Which is why I feel so let down by London’s bid. I really believed what I was told. That by bringing the games to London it would be the catalyst to a massive move forward in the city’s accessibility. Yet with only 365 days to go before the games and 409 days before the Paralympic opening ceremonies where do we stand… or sit? Sure things have got a little better but how much of that is due to the games? Has our public transport system been up graded to ensure that disabled people can attend the games? Have the tourist attractions of our capital been made inclusive? Do we have the capacity in our hotels for the predicted numbers of disabled visitors during the games? Can we all say that London is now a world class city when it comes to access and inclusion?
Sadly the answer to those questions is not a resounding YES. The tube has no chance of being accessible in time and the buses still only have one space for a wheelchair (unless a Mum has decided that her push chair needs that space). The DLR was already pretty accessible, but unless you live in East London getting to the line is a nightmare. Black cabs are accessible, but they are not allowed into the Olympic site so there’ll be no door to door journeys there either. As for driving to the games, forget it. While many more visitor attractions are accessible now, that is not really due to the games. Regarding the hotels situation, it is well documented that we will fall massively short. So with such a short time to go it looks like London will not have seen the major improvements that were promised.

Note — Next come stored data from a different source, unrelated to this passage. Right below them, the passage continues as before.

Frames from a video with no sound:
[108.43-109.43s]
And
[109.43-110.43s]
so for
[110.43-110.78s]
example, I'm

Yes, East London and the Olympic site especially will be state of the art, but if the games are to be the London games I think we all expected the whole city to feel an effect. Not only for those of us who live, work or visit London from inside the UK, but for all of those people coming here from abroad. I know that I got involved as I really thought everyone involved in the games would want to make London a shining example of how a city can be made inclusive to the rest of the world. Instead, unless we see a huge rush of works in the next year, London will be a major let down to many of the people who travel here.
I know that in my area, Camden, there has been almost no change at all. In fact in some places things have got worse. Bars and shops have become harder to use, and there has been almost no drive from the games organisers to help the businesses and councils in London to improve their access. Instead the organisers are advising disabled athletes that places like Camden, with it’s poor access, should be avoided in case they injure themselves before their event. How sad is that?

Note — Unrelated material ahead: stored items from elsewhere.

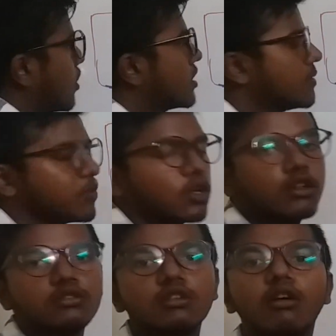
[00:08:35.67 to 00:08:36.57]
occur.
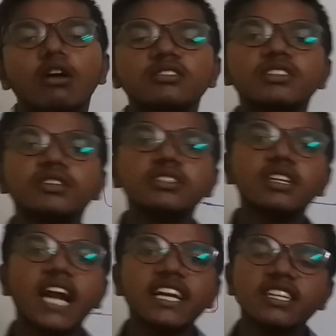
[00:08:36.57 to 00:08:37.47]
So
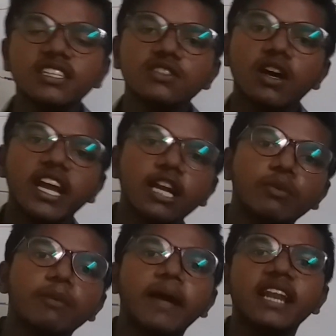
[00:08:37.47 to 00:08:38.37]
concentration gradient is again
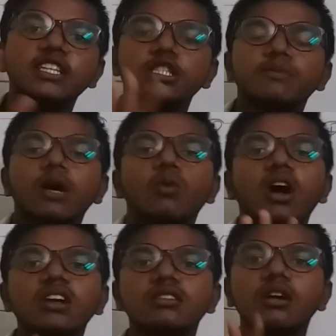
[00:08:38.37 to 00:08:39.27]
being balanced by
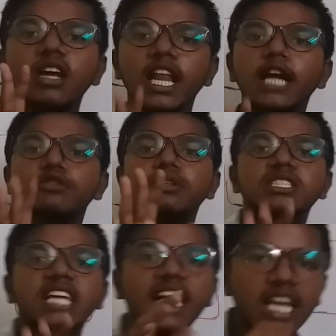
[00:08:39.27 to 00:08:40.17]
what? The
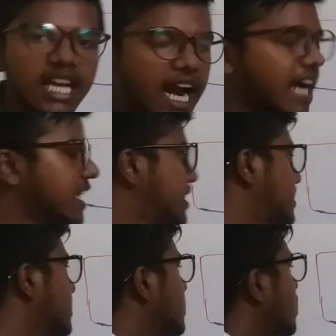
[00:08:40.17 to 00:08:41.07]
electrostatic
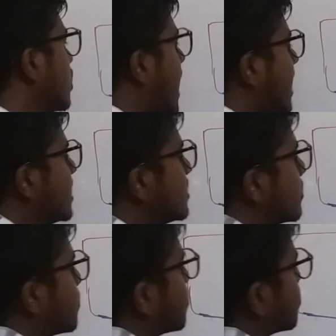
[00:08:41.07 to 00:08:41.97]
gradient. And in
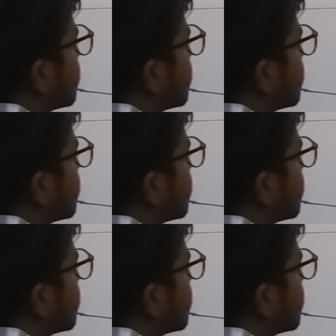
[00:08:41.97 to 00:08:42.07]
the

To me the saddest thing is that there has been no outcry from the UK’s Paralympic athletes about the lack of improvement. Sure sport is selfish at it’s heart, and athletes at such a high level must focus mainly on their training, but I have heard no mention from any of them around how little is being done on the issue of access. I do hear that merely seeing so many disabled people excelling in sport will change opinions towards disability, and I am sure it will, but this is a once in a lifetime opportunity to make real physical change to our capital and it is slipping through our fingers. Mouthy gits like me do not have the profile to raise the issue, but these athletes do.

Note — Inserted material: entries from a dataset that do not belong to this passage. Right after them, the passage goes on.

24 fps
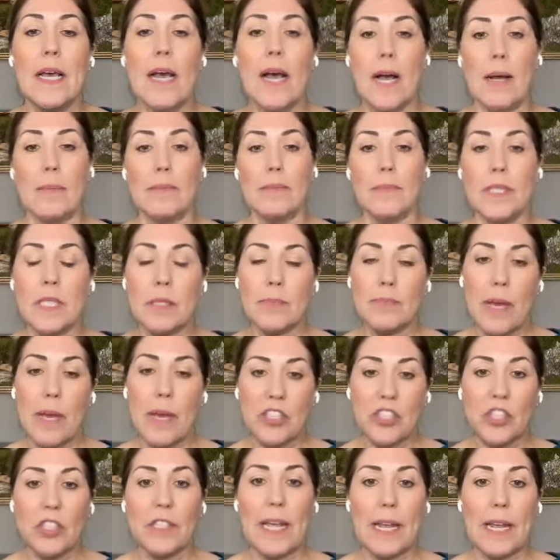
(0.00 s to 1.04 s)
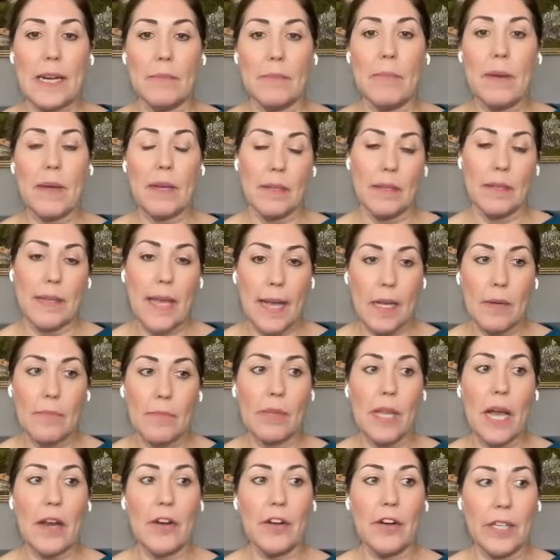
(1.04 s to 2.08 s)
especially that
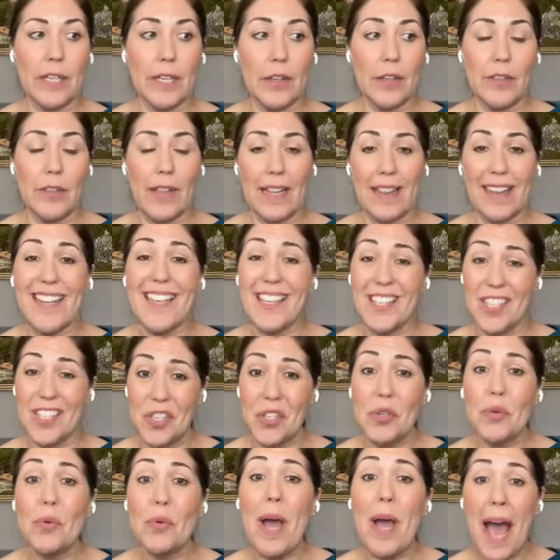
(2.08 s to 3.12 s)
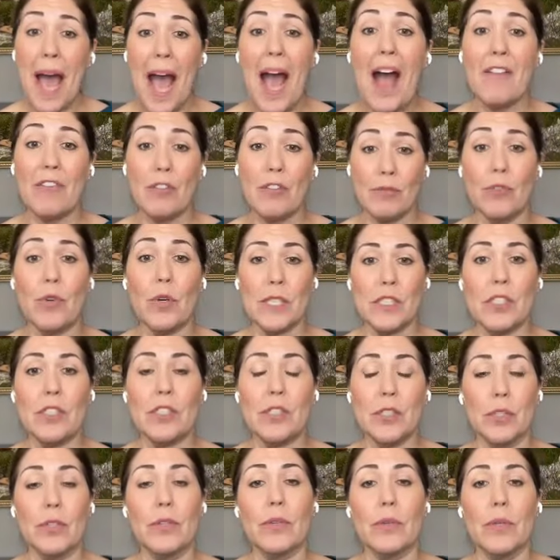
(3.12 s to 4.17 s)
complier ego, that you have a voice
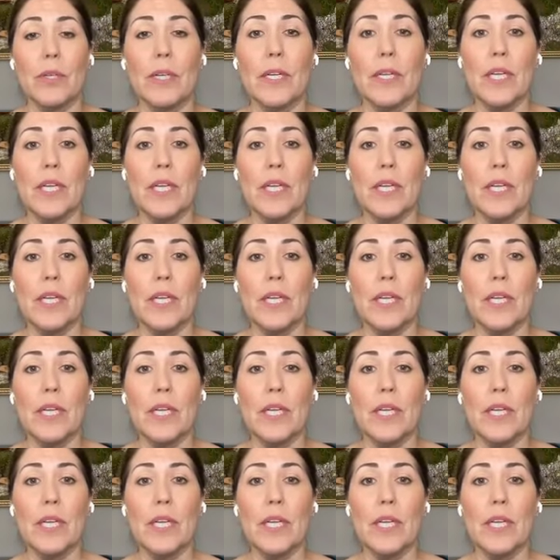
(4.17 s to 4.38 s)
too.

So come on Team GB. Stop working so hard going for gold, just for a minute, and give a thought to what real legacy for all disabled people the games could leave. Look at how little has been done, how little time we have left and make some noise. Trust me, if you do every disabled person in the land will be cheering you on in a way you could only dream of. If you do raise the issue you’ll be doing more for disabled people than winning a gold medal ever could, and long after the games have gone you will be able to look at the London left behind and feel a sense of pride second to none. You’ll be a real winner. As will we all.